(October 12, 2015) --

Following the stranding of a melon headed whale in Gulf Shores, Alabama, last Tuesday (6 October 2015), researchers at the Dauphin Island Sea Lab's Alabama Marine Mammal Stranding Network (ALMMSN) performed a necropsy to help determine what caused the animal to strand. While final results are still pending, researchers found the small whale had a severe respiratory infection that likely affected the animal's ability to breathe.

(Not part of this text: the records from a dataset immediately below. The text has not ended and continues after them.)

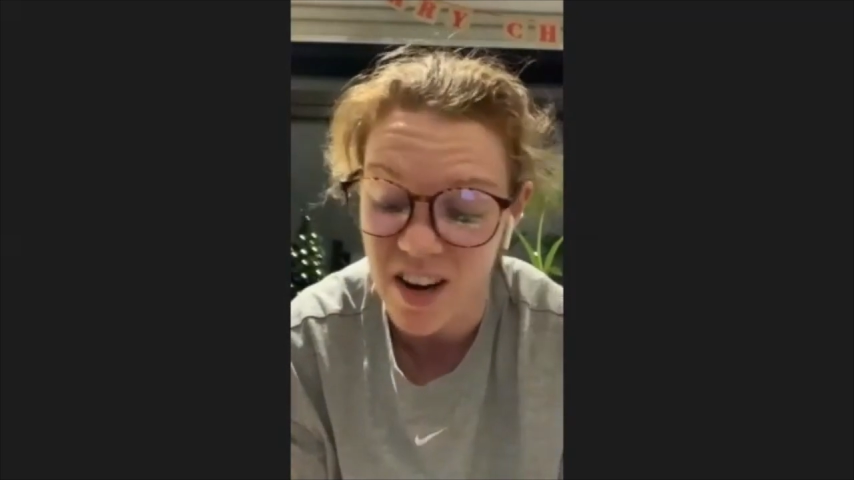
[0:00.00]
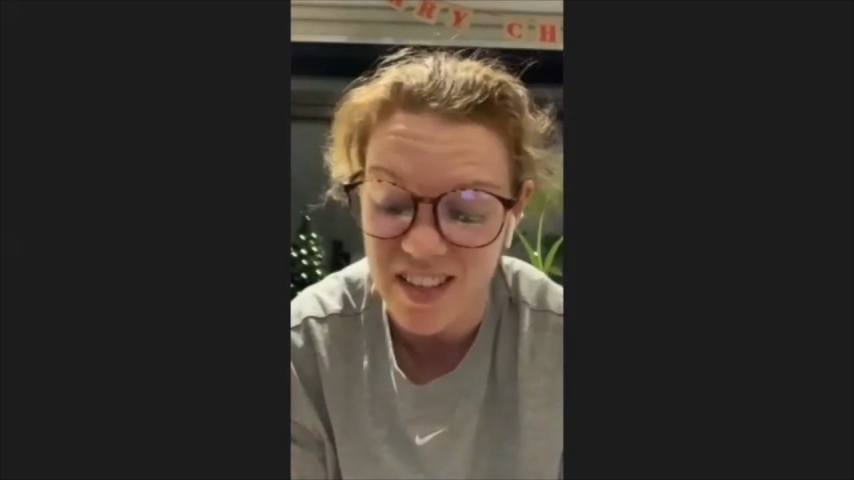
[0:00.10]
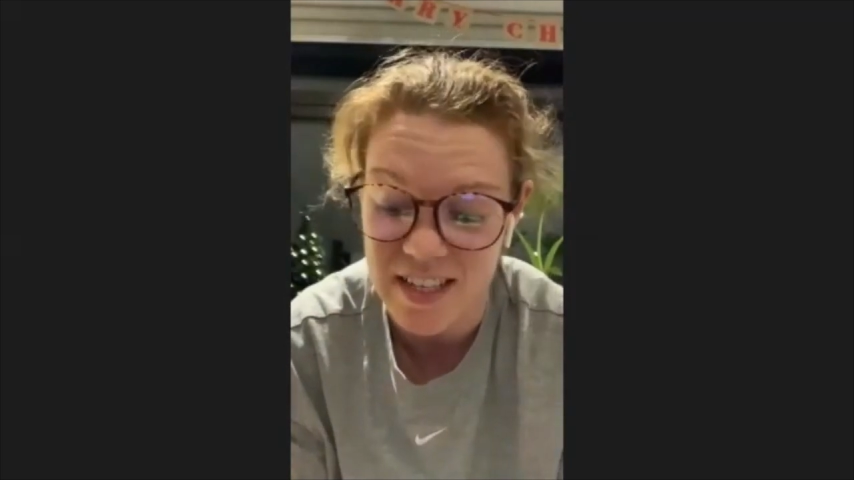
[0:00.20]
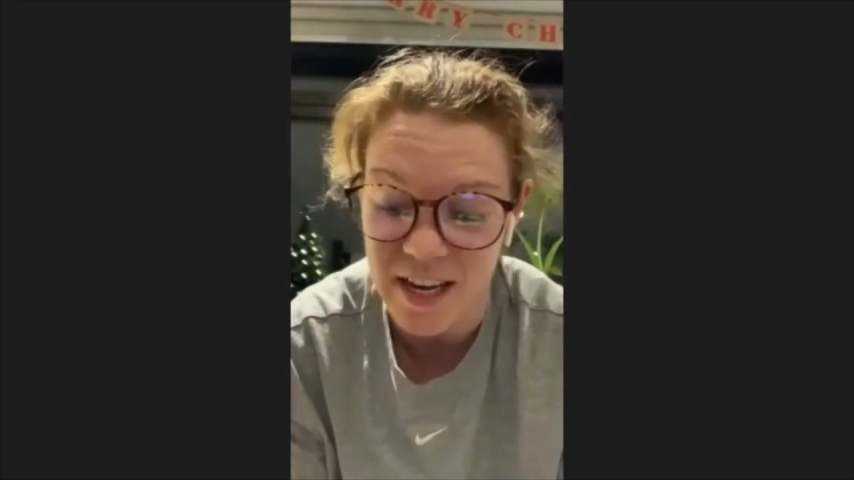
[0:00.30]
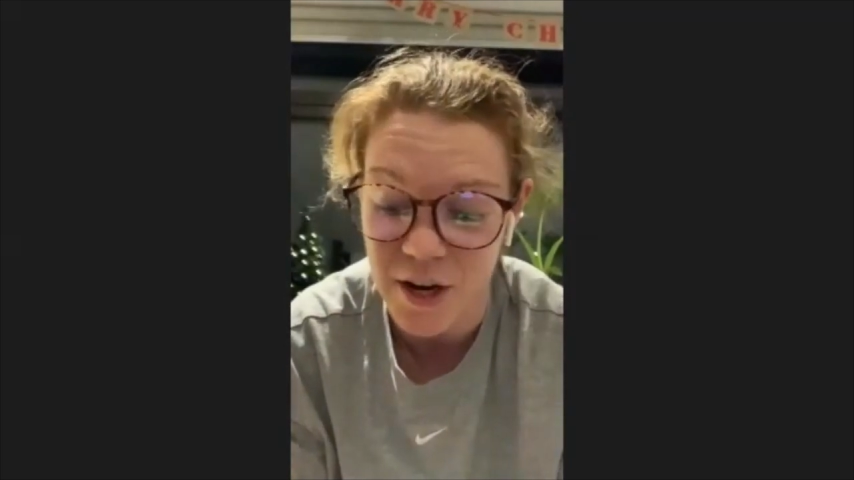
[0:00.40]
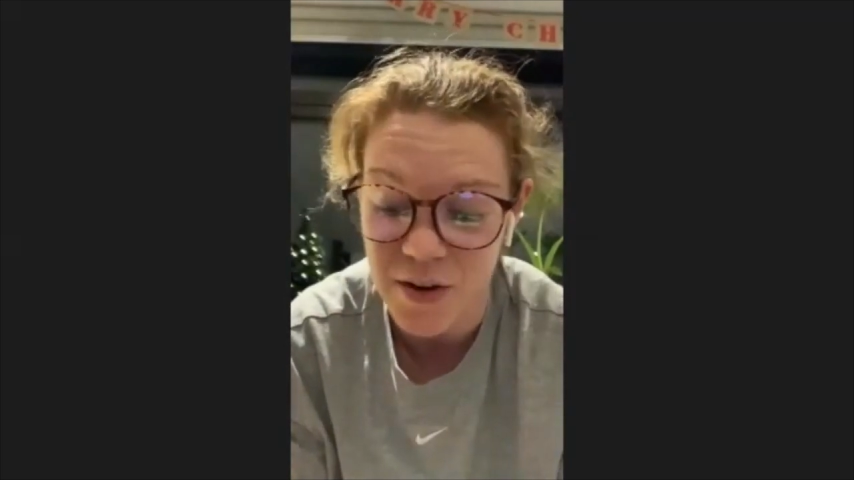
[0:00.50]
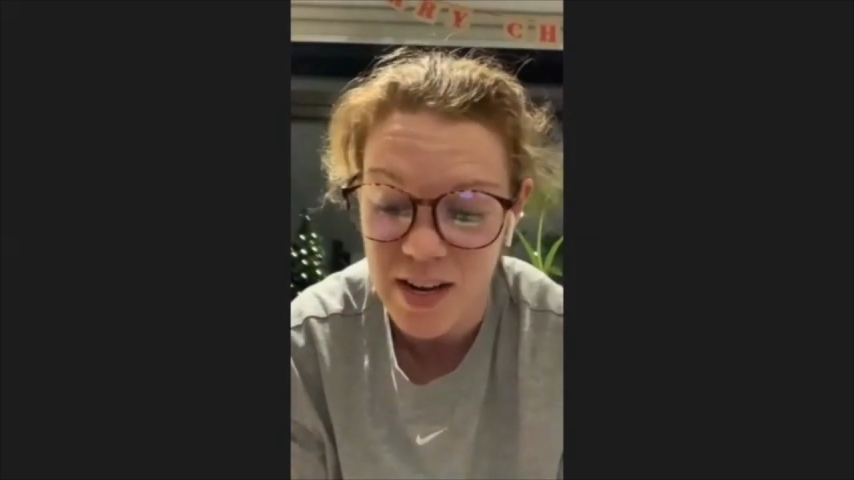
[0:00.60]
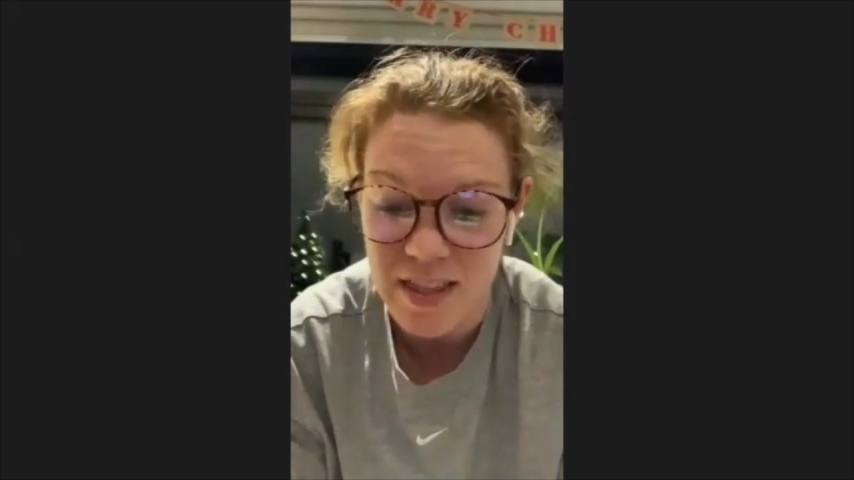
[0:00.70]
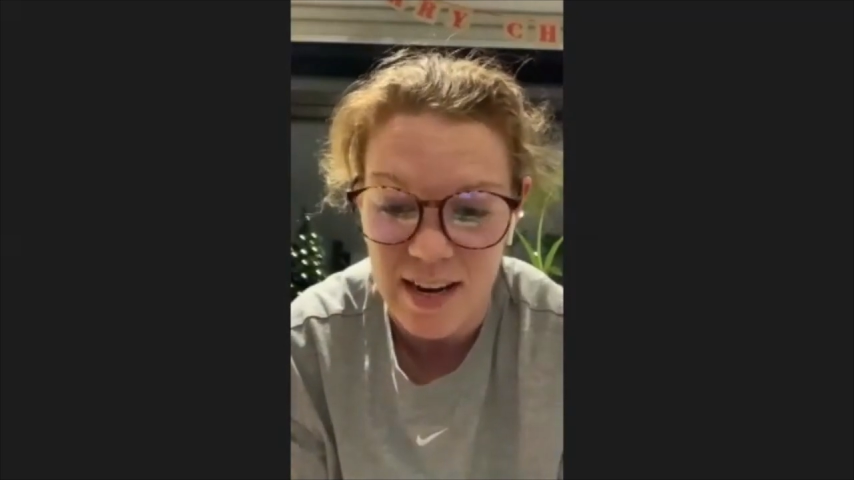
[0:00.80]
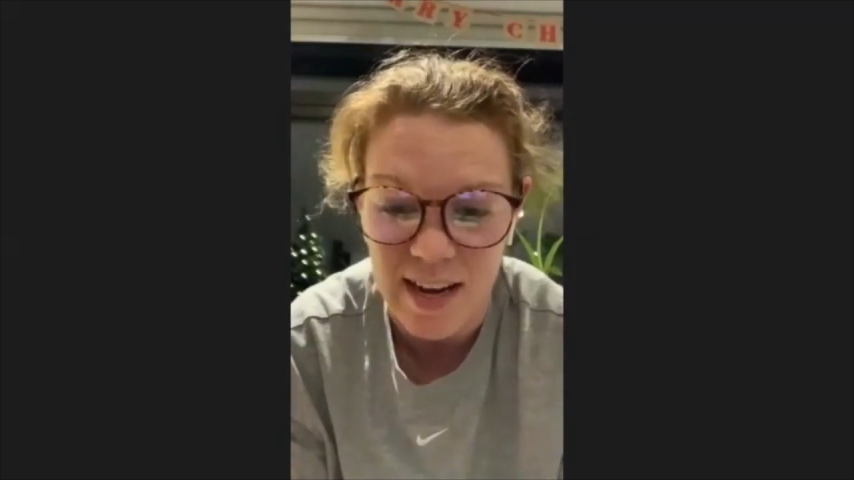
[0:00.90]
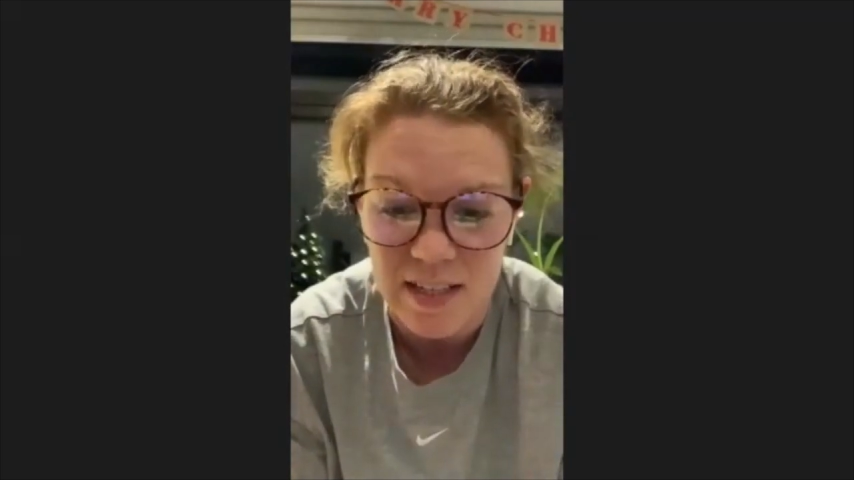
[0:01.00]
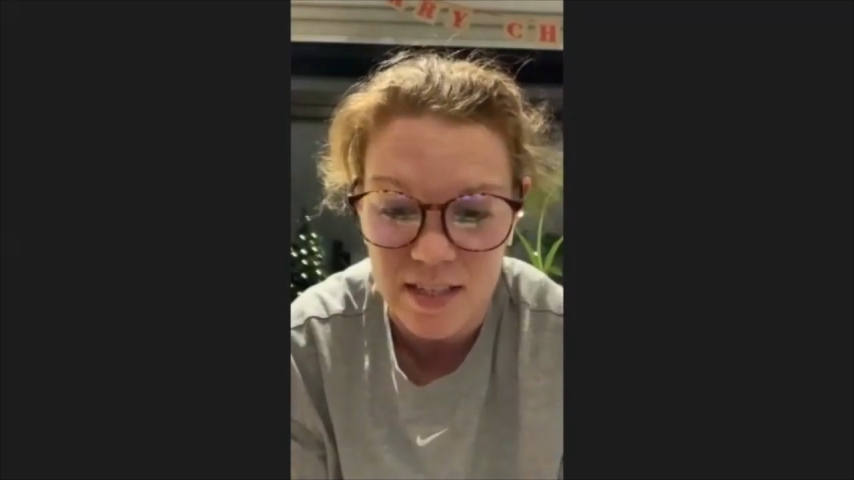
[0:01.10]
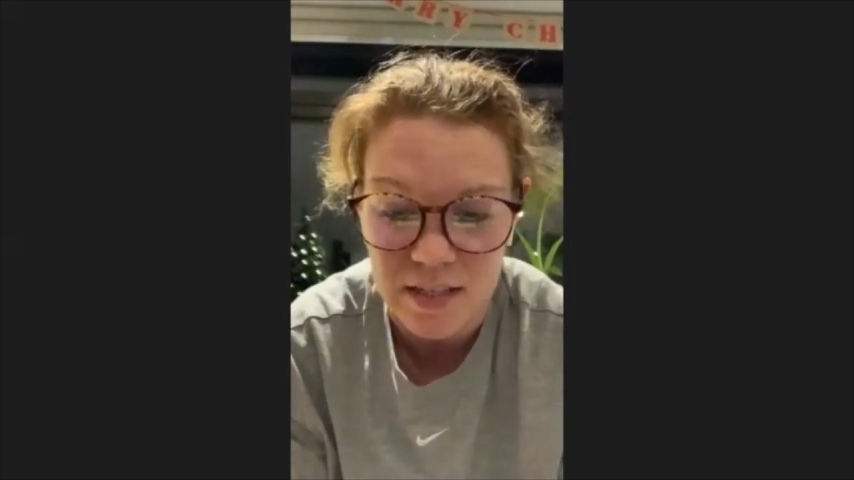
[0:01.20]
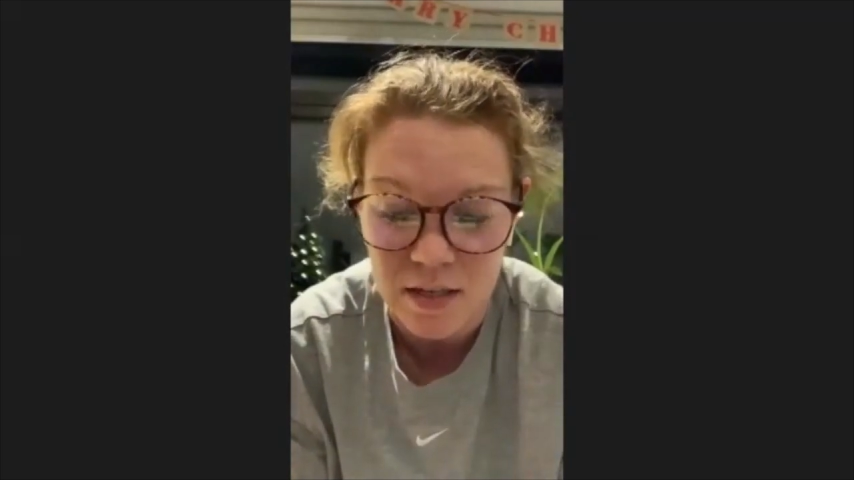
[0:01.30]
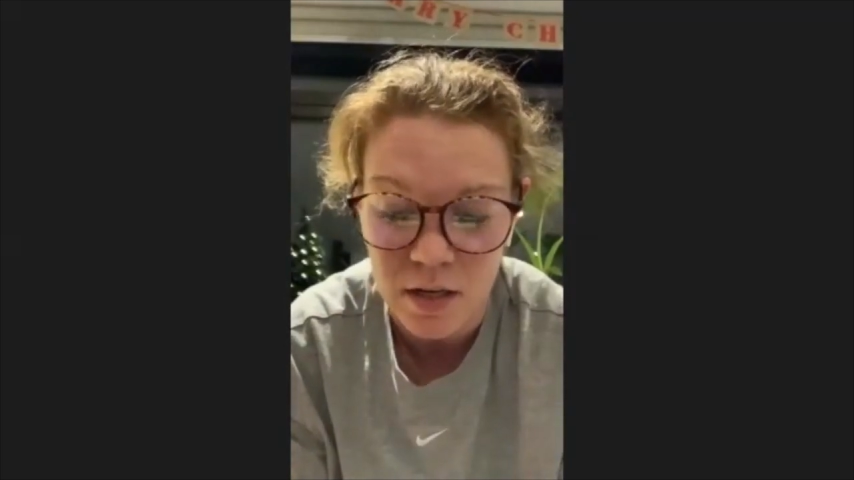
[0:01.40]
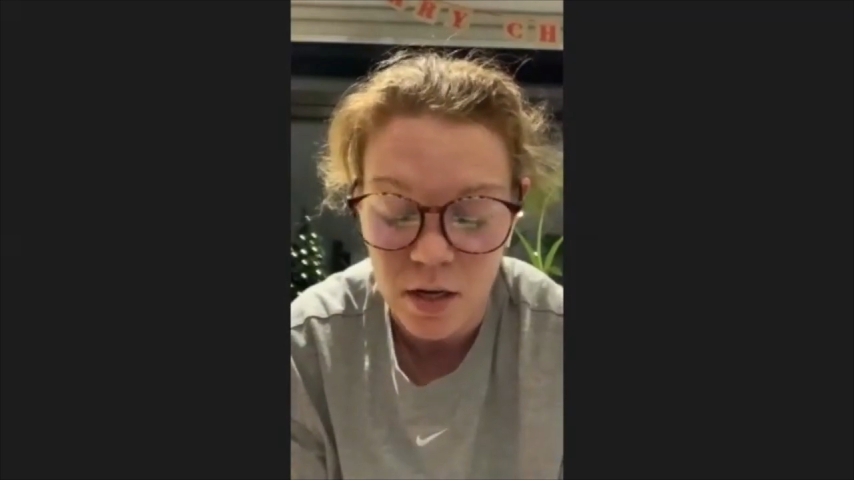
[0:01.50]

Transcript: I'd say only in the last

The melon headed whale, a type of dolphin that is normally found in deeper waters, stranded alive near the Surfside Shores condos in Gulf Shores. The dolphin was struggling to breathe and stay upright in the surf. ALMMSN biologists were aided by bystanders who stayed with the animal until responders arrived on scene. “Because these animals are very sick when they come ashore to strand, it is imperative that people do not attempt to push them back out to sea,” said ALMMSN Stranding Coordinator Noel Wingers. “In this case, the good Samaritans on scene did everything right to help keep this animal as comfortable as possible, and we are very grateful for their dedication and hard work.”

The ALMMSN team and bystanders stabilized the dolphin until a veterinary team from the Emerald Coast Wildlife Refuge arrived to assess its health. Given the animal's ailing condition, the decision was made in conjunction with NOAA National Marine Fisheries Service officials to euthanize the dolphin on scene. “In cases like this one, when animals are very sick, often the best course of action is to keep the animal as comfortable as possible and provide a humane death through sedation and euthanasia,” said Ms. Wingers.

Three additional melon-headed whales have stranded along the east coast of Florida during the past month, and two pygmy killer whales stranded in Mississippi in September. NOAA and cooperative southeast regional marine mammal stranding networks are closely monitoring this situation. If you see a stranded marine mammal, please call 1-877-WHALE-HELP immediately and never attempt to push an animal back out to sea.